Chicago percussion is more complex - multitiered, obviously electronic - tracky
 

thirdform

pass the sick bucket
I know exactly what you mean and it's true of D.A.F., as well, more or less, all post-Cowley Hi-NRG etc

the high days of pre-AIDS explicit gay male sexuality

but speaking more broadly of disco as a whole I still think "queer" is better - there were always trans people around, and while there was/is absolutely an explicitly gay male element in disco there were also parts of disco that embraced gender and sexual ambiguity. early Prince comes out of that tradition, as well as obviously from (the very straight, albeit p-funk less than James Brown) funk. the symbolic unifying alliance is Cowley-Sylvester.

Ah yes of course. I just meant that in 2020, (rhetorically) gay still carries an inner city urban connotation - working class trans people prefering to use gay than queer if they are not het in my experience, whereas queer is more a suburban, almost punk thing, but you are right that you can't belabour that point too far.
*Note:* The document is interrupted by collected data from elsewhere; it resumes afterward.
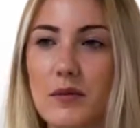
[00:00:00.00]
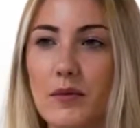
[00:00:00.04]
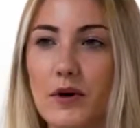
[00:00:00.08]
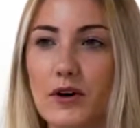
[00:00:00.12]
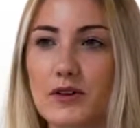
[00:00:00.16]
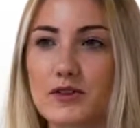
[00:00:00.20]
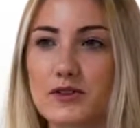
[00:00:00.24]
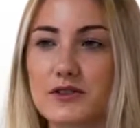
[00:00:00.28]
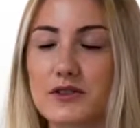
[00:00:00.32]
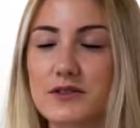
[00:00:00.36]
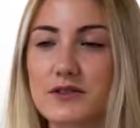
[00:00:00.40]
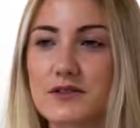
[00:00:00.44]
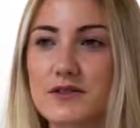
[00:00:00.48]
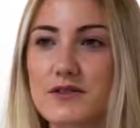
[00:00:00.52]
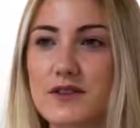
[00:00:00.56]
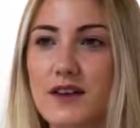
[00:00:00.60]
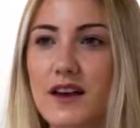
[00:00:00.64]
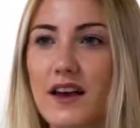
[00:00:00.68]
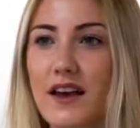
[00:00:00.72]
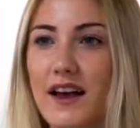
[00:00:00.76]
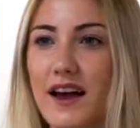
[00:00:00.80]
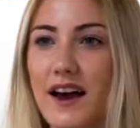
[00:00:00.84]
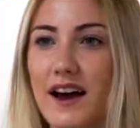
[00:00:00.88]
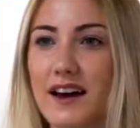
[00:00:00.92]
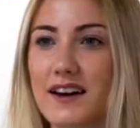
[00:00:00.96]
modules,
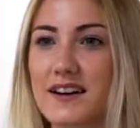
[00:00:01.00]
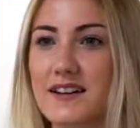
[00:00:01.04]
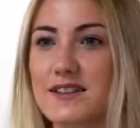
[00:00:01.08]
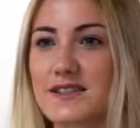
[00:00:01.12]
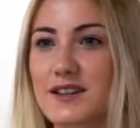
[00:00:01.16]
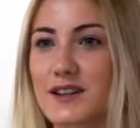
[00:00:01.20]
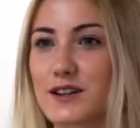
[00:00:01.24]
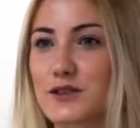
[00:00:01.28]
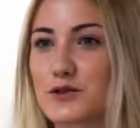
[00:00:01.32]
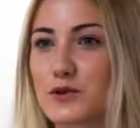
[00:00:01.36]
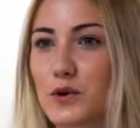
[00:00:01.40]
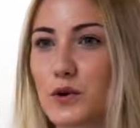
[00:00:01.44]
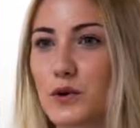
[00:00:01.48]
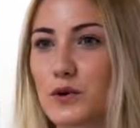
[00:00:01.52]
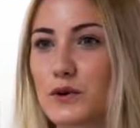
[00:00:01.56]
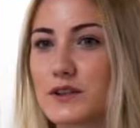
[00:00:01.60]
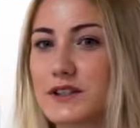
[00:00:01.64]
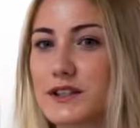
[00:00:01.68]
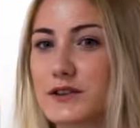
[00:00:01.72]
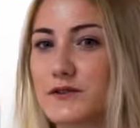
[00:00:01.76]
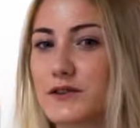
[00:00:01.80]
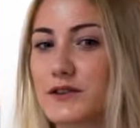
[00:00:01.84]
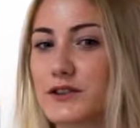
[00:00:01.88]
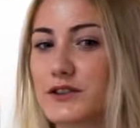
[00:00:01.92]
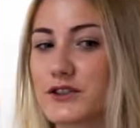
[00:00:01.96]
and it's like totally
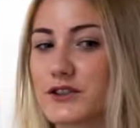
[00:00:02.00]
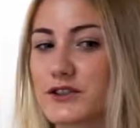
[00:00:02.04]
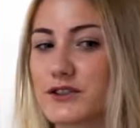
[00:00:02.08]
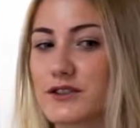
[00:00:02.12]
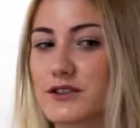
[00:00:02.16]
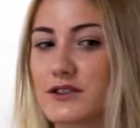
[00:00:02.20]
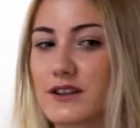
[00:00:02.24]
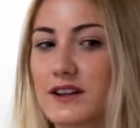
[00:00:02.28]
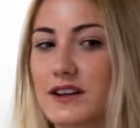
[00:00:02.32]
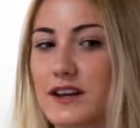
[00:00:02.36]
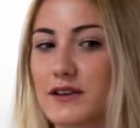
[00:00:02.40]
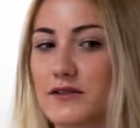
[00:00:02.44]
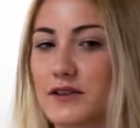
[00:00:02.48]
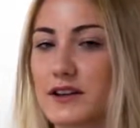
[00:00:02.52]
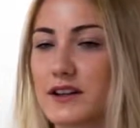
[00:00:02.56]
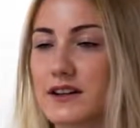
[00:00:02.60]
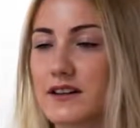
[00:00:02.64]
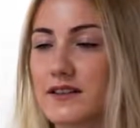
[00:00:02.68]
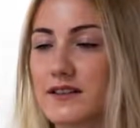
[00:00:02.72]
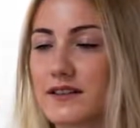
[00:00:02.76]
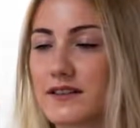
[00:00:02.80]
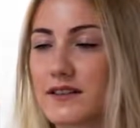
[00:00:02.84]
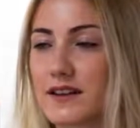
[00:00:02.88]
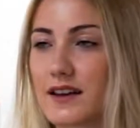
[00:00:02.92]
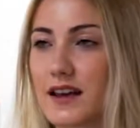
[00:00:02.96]
different just giving,
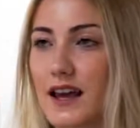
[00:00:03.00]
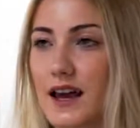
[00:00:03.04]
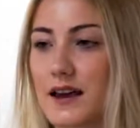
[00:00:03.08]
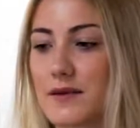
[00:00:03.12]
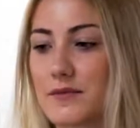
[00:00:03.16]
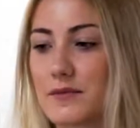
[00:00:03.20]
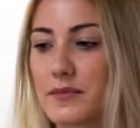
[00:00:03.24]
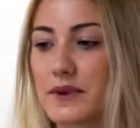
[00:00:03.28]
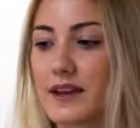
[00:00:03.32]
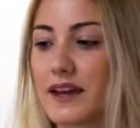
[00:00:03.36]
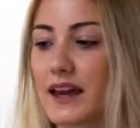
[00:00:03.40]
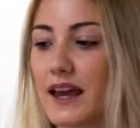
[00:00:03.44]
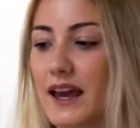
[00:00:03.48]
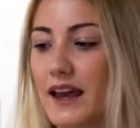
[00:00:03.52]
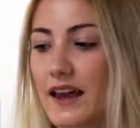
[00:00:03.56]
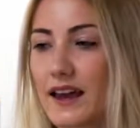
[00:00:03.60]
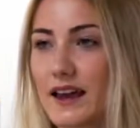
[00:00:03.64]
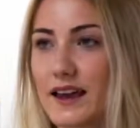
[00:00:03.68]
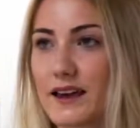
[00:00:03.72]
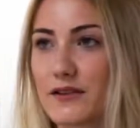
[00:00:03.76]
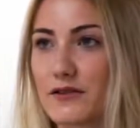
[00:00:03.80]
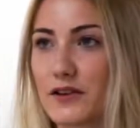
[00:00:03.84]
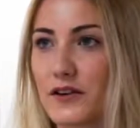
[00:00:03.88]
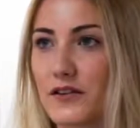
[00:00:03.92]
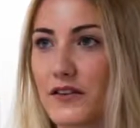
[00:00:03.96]
get, being
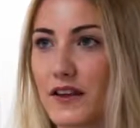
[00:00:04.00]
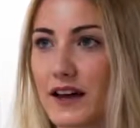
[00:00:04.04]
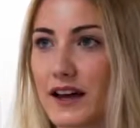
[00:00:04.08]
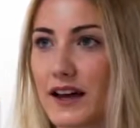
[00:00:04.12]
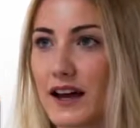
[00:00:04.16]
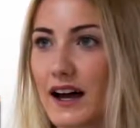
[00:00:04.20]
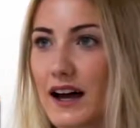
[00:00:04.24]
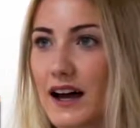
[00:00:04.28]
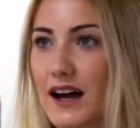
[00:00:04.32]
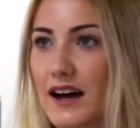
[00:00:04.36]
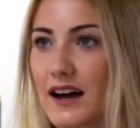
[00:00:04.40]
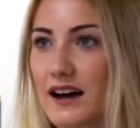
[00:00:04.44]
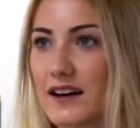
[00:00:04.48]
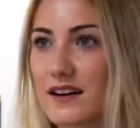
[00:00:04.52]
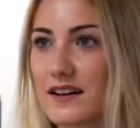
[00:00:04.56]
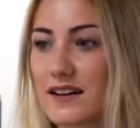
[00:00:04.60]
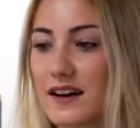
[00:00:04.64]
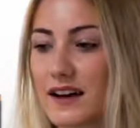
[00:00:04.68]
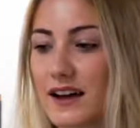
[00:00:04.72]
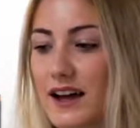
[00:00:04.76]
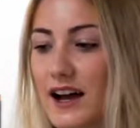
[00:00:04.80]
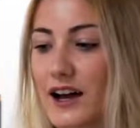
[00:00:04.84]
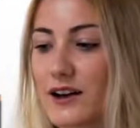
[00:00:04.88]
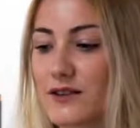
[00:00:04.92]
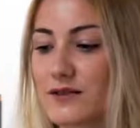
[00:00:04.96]
given like a
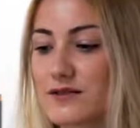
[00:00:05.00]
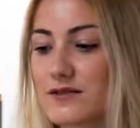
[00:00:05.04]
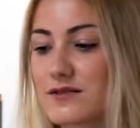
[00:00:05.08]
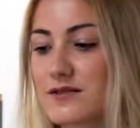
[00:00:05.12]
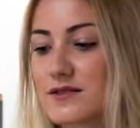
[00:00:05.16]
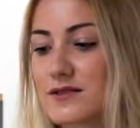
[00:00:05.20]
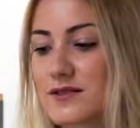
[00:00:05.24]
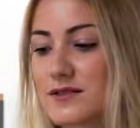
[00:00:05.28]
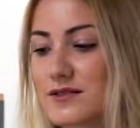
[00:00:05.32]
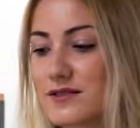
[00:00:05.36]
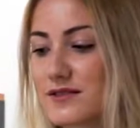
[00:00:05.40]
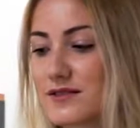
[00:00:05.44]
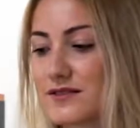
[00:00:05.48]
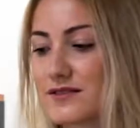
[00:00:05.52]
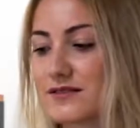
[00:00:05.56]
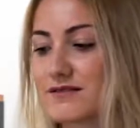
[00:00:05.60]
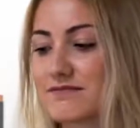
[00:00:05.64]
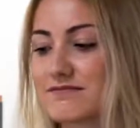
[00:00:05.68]
accounts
You know, the music box was not a safe space, people did pcp and shit, a lot of public sex, I think it was either farley or Saunders who joked in a documentary about hardy's babies.
 

thirdform

pass the sick bucket
gotta pay the bills - including presumably medical bills - and his glory days were long gone by that point sadly

not that he (or Hardy or Knuckles or anybody) were against "cheese", they played whatever they thought was good and worked

Ive even heard Jeff Mills drop dead or alive in a techno set tbh.

The djs who are truly really against cheese are people like mr. C, and he's been peddling pretty average tech house for 25 years now, so go figure.